*EXERCISE BRIEF*. From the line containing "Frames from a" through the last line of the entries below, print each line exactly. Pictures stay out.
#### INPUT
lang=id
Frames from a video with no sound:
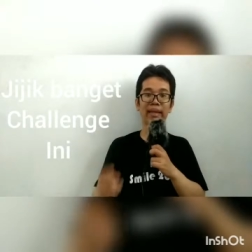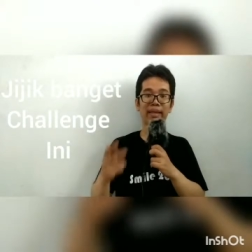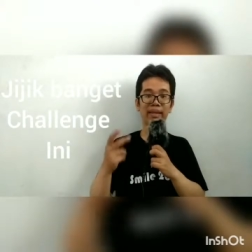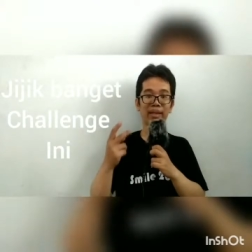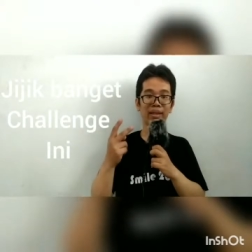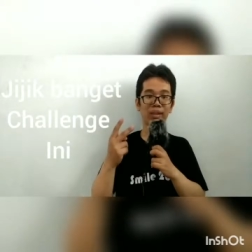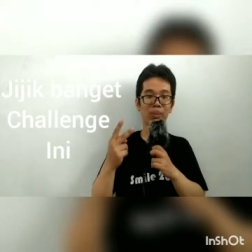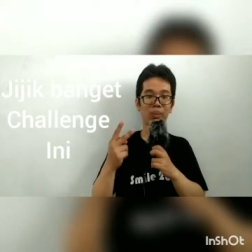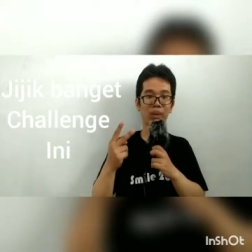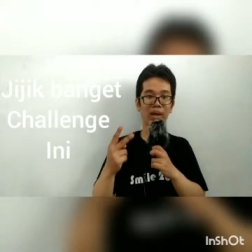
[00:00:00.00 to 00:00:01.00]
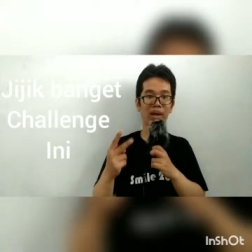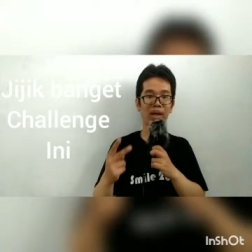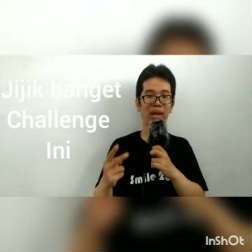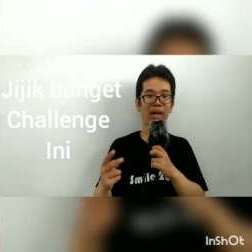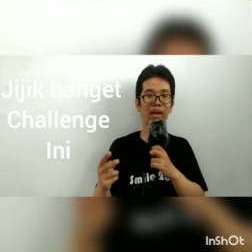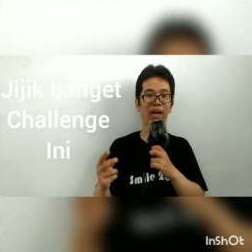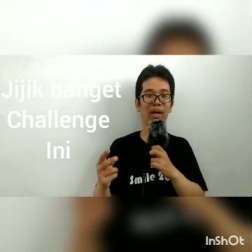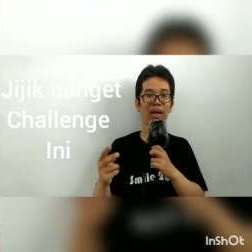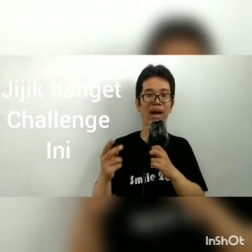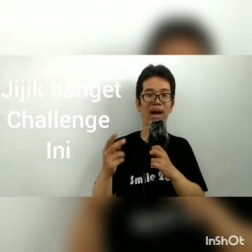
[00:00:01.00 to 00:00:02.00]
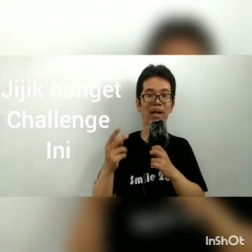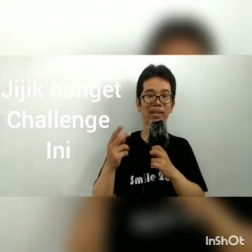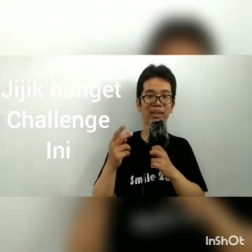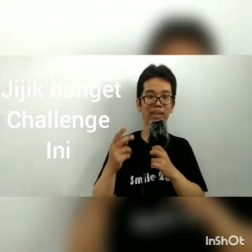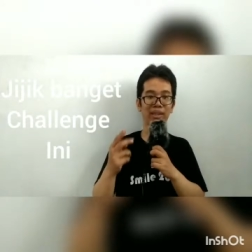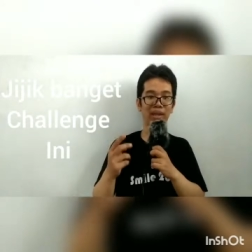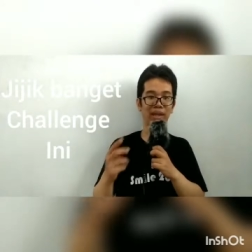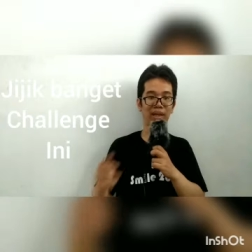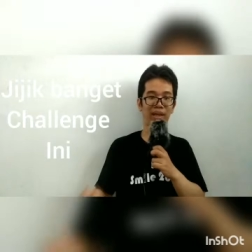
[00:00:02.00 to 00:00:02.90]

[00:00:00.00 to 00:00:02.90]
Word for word: yang kedua Altea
########
*SOLUTION FOR THIS PROBLEM*.
Frames from a video with no sound:
[00:00:00.00 to 00:00:01.00]
[00:00:01.00 to 00:00:02.00]
[00:00:02.00 to 00:00:02.90]

[00:00:00.00 to 00:00:02.90]
Word for word: yang kedua Altea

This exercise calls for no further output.